Nadia Murad on the other hand is a Yazidi Kurdish human rights activist from Iraq who founded the Nadia's Initiative, an organization dedicated to "helping women and children victimized by genocide, mass atrocities, and human trafficking to heal and re-build their lives and communities.

The two were selected out of a toral of 331 candidates out of which 216 were individuals and 115 organizations.

According the statement announcing the prize, "Denis Mukwege and Nadia Murad both put their personal security at risk by courageously combating war crimes and seeking justice for the victims."

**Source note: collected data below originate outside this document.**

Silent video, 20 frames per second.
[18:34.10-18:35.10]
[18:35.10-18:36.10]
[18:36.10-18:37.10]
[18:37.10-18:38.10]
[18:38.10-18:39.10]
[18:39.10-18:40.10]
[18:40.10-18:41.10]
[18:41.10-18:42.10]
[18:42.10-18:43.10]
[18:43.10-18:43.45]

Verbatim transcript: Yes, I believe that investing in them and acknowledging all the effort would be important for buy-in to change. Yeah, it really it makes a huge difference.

The 2018 prize is worth nine million Swedish kronor (£760,000).

Background

The Nobel Prize is considered the most prestigious award in the world.

Prize-winning discoveries include X-rays, radioactivity and penicillin. Peace Laureates include Nelson Mandela and the 14th Dalai Lama.

Nobel Laureates in Literature, including Gabriel García Márquez and Doris Lessing, have thrilled readers with works such as One Hundred Years of Solitude and The Grass is Singing.

Each year, thousands of members of academies, university professors, scientists, previous Nobel Laureates and members of parliamentary assemblies and others, are asked to submit candidates for the Nobel Prizes for the coming year.

The nominators are chosen in such a way that as many countries and universities as possible are represented over time.

After receiving all nominations, the Nobel Committees of the four prize awarding institutions (the Royal Swedish Academy of Sciences, Karolinska Institutet, the Swedish Academy and the Noble Prize) are responsible for the selection of the candidates.